Let's develop an open-source media archive standard

From: Steve Thatcher <melamy_at_earthlink.net>
Date: Wed Aug 11 17:22:23 2004

I am not assuming anything about the data. The usual use is to have files... in the case of a paper tape emulator system used for CNC, the disk structure may not resemble a normal file structure. It still contains one or more blocks of data. you can apply whatever name to that you want to. The boot sector on a cp/m 8" disk doesn't have a name, but it is a block of data that is separate from everything else. Personally, I would want to be able to "read" the boot sector and potentially even write it back to an image file. It really doesn't make a difference whether you access track 0 and sector 1 or a data block inside the image file that contains the boot code.

best regards, Steve Thatcher

-----Original Message-----
From: "Dwight K. Elvey" <dwight.elvey_at_amd.com>
Sent: Aug 11, 2004 1:39 PM
To: melamy_at_earthlink.net, cctalk_at_classiccmp.org
Subject: RE: Let's develop an open-source media archive standard

>From: "Steve Thatcher" <melamy_at_earthlink.net>
>I agree with Sellam on the point about using it both for media re-creation and
emulation. The trouble with the approach below of just using raw data on a
track sector basis is that now you have created a file that can only be used
with an emulator that understands the physical format and OS access for the
computer system you are emulating.
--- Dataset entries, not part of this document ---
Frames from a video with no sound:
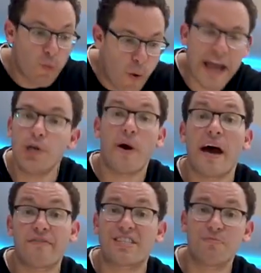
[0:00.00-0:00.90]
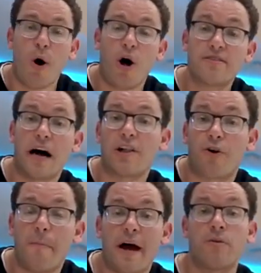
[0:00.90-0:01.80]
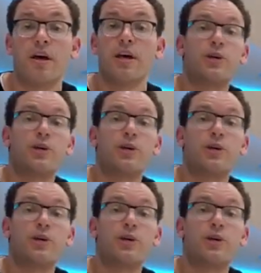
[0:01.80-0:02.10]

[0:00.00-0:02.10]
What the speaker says: when you have a small dollar amount,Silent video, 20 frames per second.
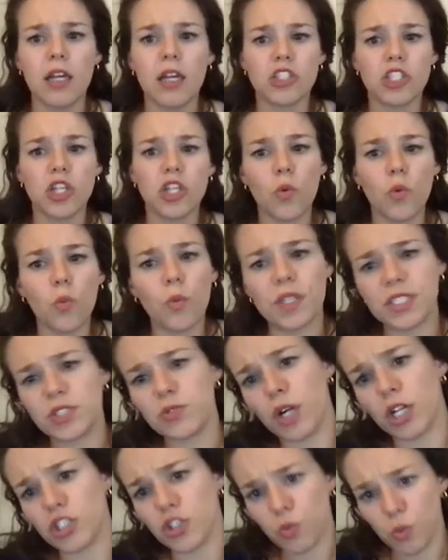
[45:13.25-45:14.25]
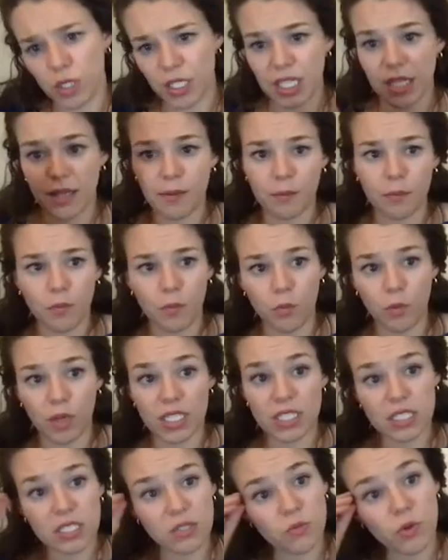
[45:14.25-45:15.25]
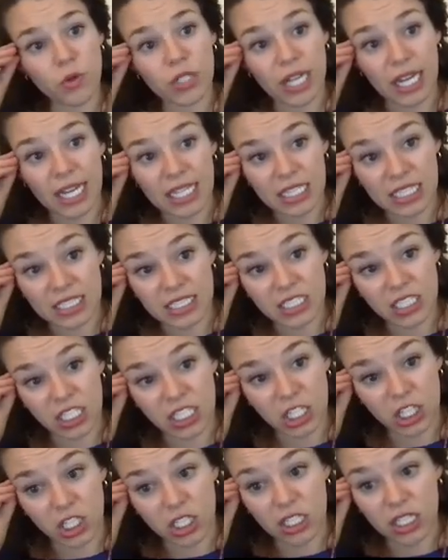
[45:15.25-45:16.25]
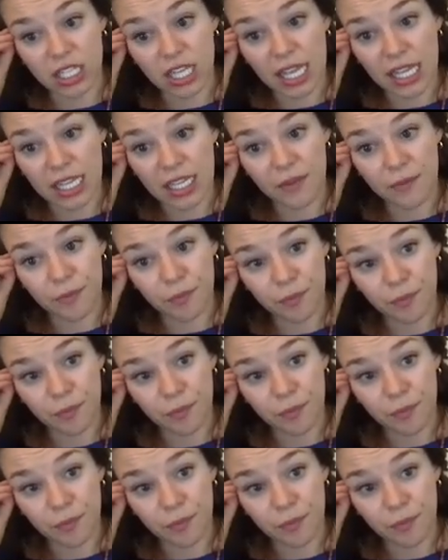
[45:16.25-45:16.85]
So, what's Roger William? What's Rhode Island going to look like?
My earlier point of separating the data and
the format information allows a single file (that would not be much bigger that
the one described below) to contain multiple platform specific files that can be
"read" by a simple utility that does not require any knowledge of the OS or the
>best regards, Steve Thatcher

Hi Steve
 You seem to be assuming that the particular disk you are
archiving has a file structure. This is not always the case.